The stress test result was “an important step forward,” Riley and Sewing wrote to the employees in a memo. The change takes time, but Deutsche Bank is making noticeable progress and is on the right track, the letter said. Investors, customers and also the supervisors would recognize the positive development of the company.

Although the Fed gave all 33 banks tested a good rating, the stress test was ultimately a bitter pill for the industry. An analysis of the possible burdens caused by the corona pandemic has revealed risks, the central bank said. The Fed would therefore take further measures to examine the resilience more closely. Because of the uncertainty, the banks will have to hold their money together for the next few months.

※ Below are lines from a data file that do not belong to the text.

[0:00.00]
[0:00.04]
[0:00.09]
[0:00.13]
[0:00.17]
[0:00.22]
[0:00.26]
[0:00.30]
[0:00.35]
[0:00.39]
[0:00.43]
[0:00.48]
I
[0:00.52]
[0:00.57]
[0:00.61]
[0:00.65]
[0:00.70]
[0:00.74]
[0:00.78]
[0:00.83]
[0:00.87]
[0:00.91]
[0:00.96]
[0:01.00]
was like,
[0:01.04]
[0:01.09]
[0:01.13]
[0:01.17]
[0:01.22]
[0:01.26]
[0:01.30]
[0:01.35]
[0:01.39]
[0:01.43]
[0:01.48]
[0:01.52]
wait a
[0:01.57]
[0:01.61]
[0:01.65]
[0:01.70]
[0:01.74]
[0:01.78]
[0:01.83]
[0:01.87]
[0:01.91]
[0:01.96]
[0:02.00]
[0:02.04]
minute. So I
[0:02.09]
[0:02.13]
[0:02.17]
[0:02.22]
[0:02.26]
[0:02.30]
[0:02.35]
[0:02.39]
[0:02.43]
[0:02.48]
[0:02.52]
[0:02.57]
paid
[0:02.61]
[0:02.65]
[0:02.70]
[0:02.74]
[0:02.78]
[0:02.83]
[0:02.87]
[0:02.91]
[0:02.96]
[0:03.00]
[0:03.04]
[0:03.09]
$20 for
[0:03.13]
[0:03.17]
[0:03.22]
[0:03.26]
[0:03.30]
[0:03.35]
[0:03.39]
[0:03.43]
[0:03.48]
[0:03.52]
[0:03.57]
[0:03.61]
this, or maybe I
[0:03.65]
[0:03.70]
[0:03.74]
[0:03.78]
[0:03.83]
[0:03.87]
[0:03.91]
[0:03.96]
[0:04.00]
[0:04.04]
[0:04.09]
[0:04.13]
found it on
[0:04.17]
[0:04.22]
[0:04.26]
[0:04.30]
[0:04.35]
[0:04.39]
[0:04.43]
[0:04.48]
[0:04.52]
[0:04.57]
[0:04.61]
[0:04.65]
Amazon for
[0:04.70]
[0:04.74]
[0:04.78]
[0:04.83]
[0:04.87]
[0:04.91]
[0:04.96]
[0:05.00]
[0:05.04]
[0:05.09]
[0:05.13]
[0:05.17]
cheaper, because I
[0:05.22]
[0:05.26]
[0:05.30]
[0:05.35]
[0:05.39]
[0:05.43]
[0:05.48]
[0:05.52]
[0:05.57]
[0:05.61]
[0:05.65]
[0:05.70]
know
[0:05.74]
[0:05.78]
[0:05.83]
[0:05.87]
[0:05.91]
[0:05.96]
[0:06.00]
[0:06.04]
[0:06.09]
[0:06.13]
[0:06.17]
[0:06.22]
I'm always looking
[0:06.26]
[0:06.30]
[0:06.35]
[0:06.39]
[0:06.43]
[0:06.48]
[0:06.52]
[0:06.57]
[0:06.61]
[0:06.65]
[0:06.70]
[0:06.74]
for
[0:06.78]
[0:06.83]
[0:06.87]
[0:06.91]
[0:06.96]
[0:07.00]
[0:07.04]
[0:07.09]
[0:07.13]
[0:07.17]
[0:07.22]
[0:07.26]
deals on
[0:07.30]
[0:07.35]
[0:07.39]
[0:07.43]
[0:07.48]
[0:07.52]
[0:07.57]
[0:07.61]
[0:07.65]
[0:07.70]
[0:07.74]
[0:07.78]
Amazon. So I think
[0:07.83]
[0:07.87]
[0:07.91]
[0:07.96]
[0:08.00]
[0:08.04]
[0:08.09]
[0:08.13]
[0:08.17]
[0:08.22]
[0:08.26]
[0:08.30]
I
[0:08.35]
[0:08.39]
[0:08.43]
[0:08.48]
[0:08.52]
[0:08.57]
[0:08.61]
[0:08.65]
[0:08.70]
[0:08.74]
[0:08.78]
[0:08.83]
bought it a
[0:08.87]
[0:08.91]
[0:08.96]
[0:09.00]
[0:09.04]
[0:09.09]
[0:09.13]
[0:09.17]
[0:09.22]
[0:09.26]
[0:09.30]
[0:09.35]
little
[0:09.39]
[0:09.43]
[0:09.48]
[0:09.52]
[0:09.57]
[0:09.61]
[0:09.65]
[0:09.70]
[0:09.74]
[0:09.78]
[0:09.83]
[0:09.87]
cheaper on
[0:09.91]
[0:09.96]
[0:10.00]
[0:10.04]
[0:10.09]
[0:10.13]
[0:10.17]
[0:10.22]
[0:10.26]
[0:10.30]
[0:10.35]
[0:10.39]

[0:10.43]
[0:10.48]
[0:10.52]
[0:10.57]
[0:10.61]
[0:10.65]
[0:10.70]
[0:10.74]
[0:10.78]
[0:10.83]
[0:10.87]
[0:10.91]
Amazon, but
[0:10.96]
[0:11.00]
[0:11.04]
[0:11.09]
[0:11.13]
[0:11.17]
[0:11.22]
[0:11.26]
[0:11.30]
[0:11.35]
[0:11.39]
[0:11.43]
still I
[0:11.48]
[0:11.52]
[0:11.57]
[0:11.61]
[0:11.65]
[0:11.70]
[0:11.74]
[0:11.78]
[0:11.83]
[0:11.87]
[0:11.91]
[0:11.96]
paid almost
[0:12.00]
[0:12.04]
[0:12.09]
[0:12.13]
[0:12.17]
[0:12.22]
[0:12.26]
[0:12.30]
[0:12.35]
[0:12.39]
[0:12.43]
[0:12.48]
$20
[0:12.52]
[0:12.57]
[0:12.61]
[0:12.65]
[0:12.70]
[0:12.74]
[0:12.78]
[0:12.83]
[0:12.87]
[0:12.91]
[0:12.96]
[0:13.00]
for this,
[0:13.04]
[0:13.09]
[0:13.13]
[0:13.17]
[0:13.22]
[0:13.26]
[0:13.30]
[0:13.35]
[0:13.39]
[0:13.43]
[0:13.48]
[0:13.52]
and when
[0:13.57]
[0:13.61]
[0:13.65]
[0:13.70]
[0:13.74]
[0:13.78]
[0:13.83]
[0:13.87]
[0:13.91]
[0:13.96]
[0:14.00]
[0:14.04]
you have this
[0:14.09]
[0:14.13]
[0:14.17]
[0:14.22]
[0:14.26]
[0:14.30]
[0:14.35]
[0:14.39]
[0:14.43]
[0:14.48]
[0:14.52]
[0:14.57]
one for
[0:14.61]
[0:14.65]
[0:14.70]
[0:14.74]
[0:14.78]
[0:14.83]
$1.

As a result, the US Federal Reserve has imposed far-reaching requirements to protect capital in the country’s financial institutions in the face of the corona crisis. Stock buybacks and dividend increases are off-limits for the largest banks at least until the end of the third quarter, the Fed said in Washington on Thursday (local time).

In a nutshell:

Wirecard: As a result of the bankruptcy filing of the German payment processor, its shares will be removed from the Stoxx Europe 600 in the coming week. As of Tuesday, June 30th, they will no longer be included in the index of the 600 largest listed European companies, the index subsidiary Stoxx Ltd. announced. the Deutsche Börse on late Thursday evening. In the Wirecard balance sheet scandal, the accounting firm EY is now assuming serious crime on a quasi-global scale. Index changes are particularly important for funds that exactly replicate indices. There must then be changed accordingly, which can have an impact on the share prices. Wirecard should stay in the Dax until September because the rules are different.

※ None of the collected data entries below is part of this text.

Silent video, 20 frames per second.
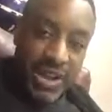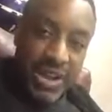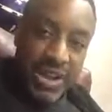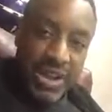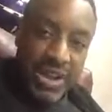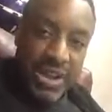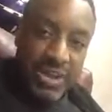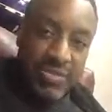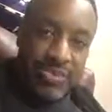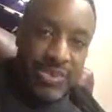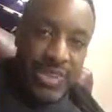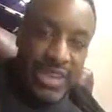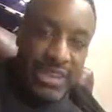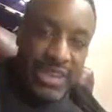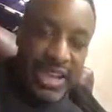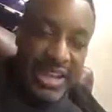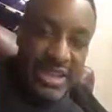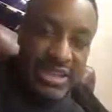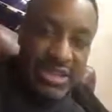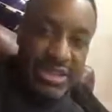
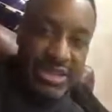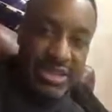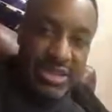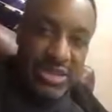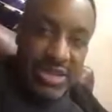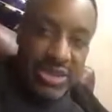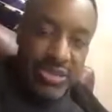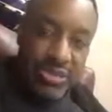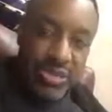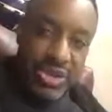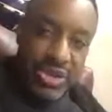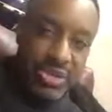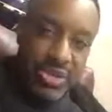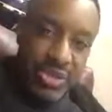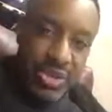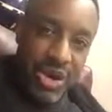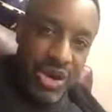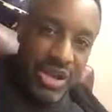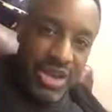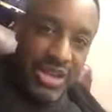It's actually
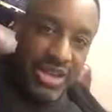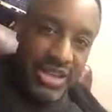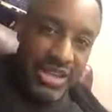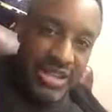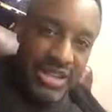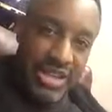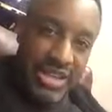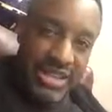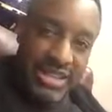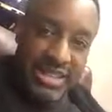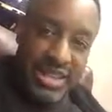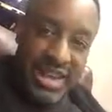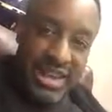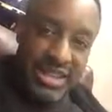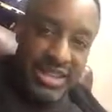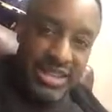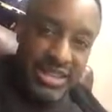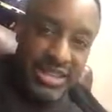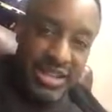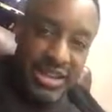marketed. They
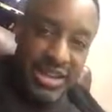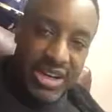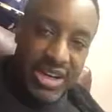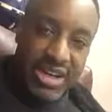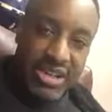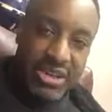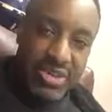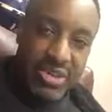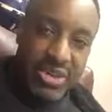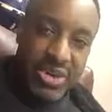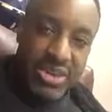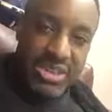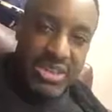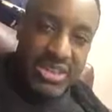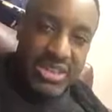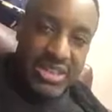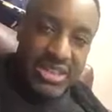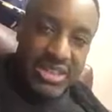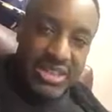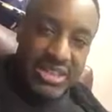decided to target it
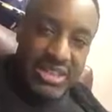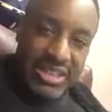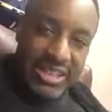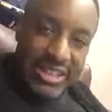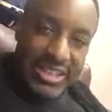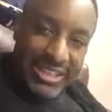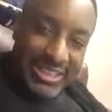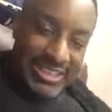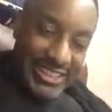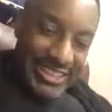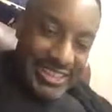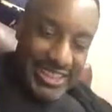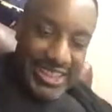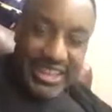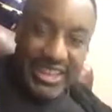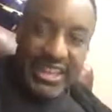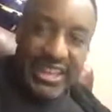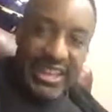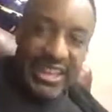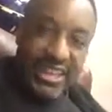towards
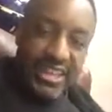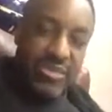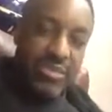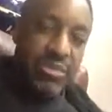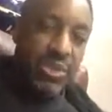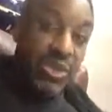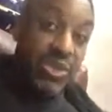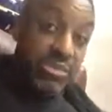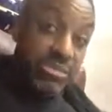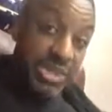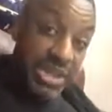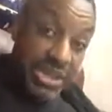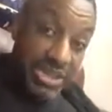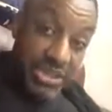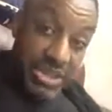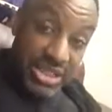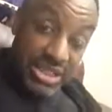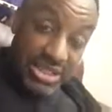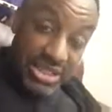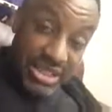agility, both
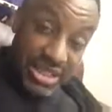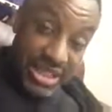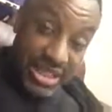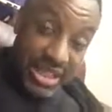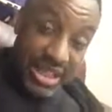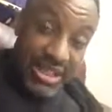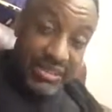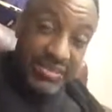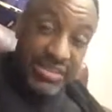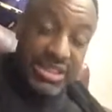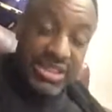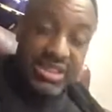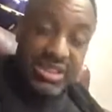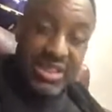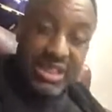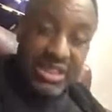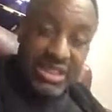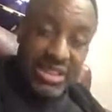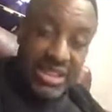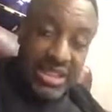mental agility and
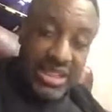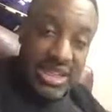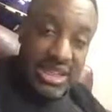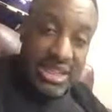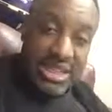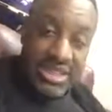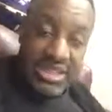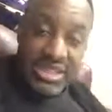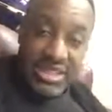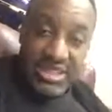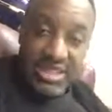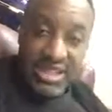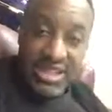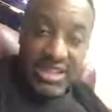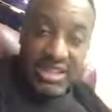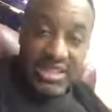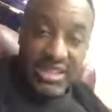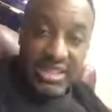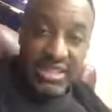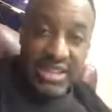physical agility, because they
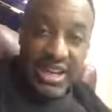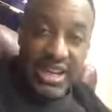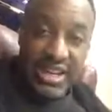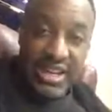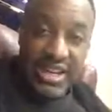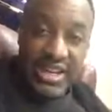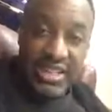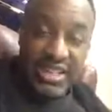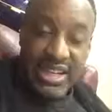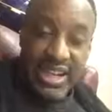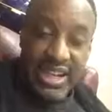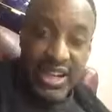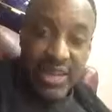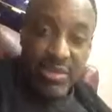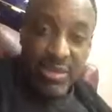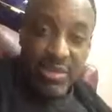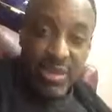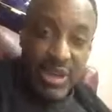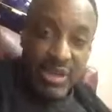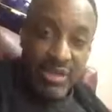said, as excited as I
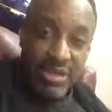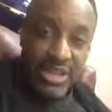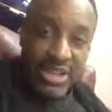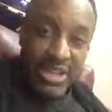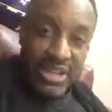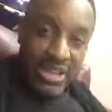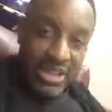am about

Bayer: According to legal experts, Bayer is making a risky bet in the billion-dollar glyphosate comparison in the United States to avert future lawsuits. An independent scientific committee is to decide whether Roundup, the weed killer containing glyphosate, which has been part of the Bayer product range since the takeover of Monsanto, causes cancer. The Group wants to commit to the decision of this body. “Bayer is taking a high risk. It’s a bet that time will tell that the science that the plaintiffs rely on will turn out to be wrong, ”says law professor David Noll of Rutgers University in New Jersey Bayer said Wednesday night that to have settled with most of the plaintiffs in the lawsuit over the allegedly carcinogenic weed killer glyphosate in the United States. Up to $ 10.9 billion is due for settlement and possible future cases. According to Bayer, three quarters of the total of 125,000 lawsuits filed and threatened are now over. However, the group had to find a separate solution to reduce the risk of future lawsuits without taking Roundup off the market.

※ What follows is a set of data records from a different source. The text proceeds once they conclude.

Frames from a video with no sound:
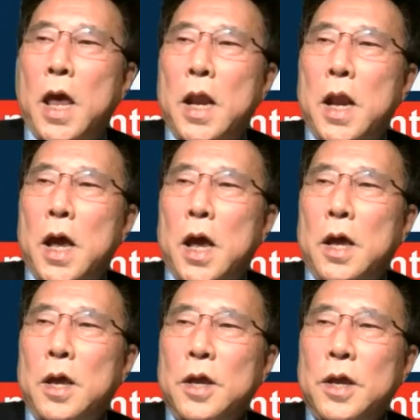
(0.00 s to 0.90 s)
and
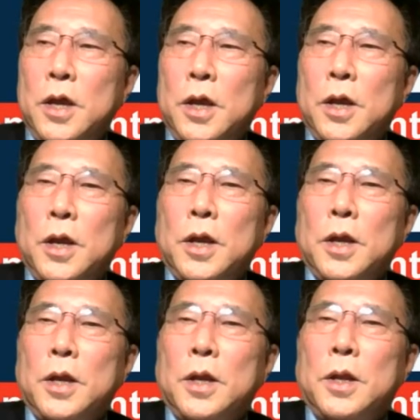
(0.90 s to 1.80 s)
uh,
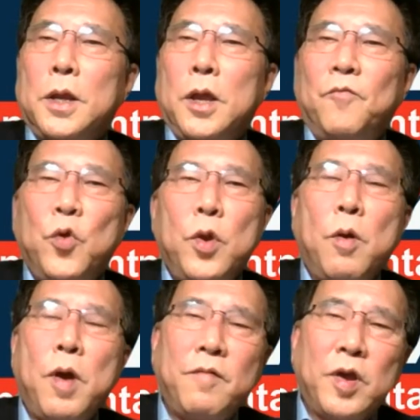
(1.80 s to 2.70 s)
if you
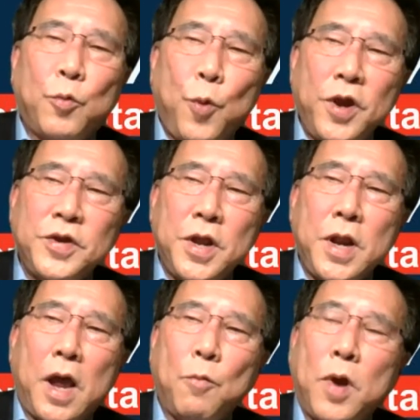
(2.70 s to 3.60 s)
don't have any
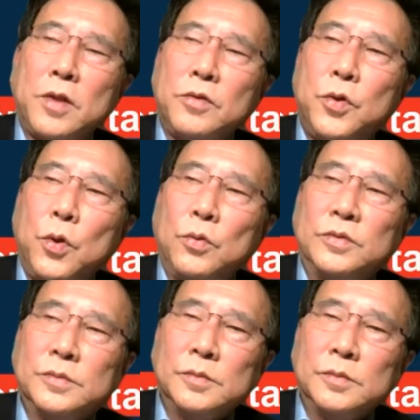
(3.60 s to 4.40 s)
question, I want to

smell in: The German real estate group Vonovia has acquired shares in the Dutch real estate investor Vesteda Residential Fund. With a 2.6 percent stake, they are taking the first step into the Dutch residential property market, the company said on Friday in Bochum. The parties have agreed not to disclose the purchase price. Vesteda has approximately 27,000 mid-priced residential units in the Randstad region, which also includes Amsterdam and Rotterdam. The Netherlands is said to be one of Vonovia’s four target markets for residential real estate outside of Germany, alongside Austria, Sweden and France. “A share of 2.6 percent is certainly only a small step into the Dutch housing market. But we are now in an ideal starting position if there are further opportunities, ”CEO Rolf Buch is quoted in the message.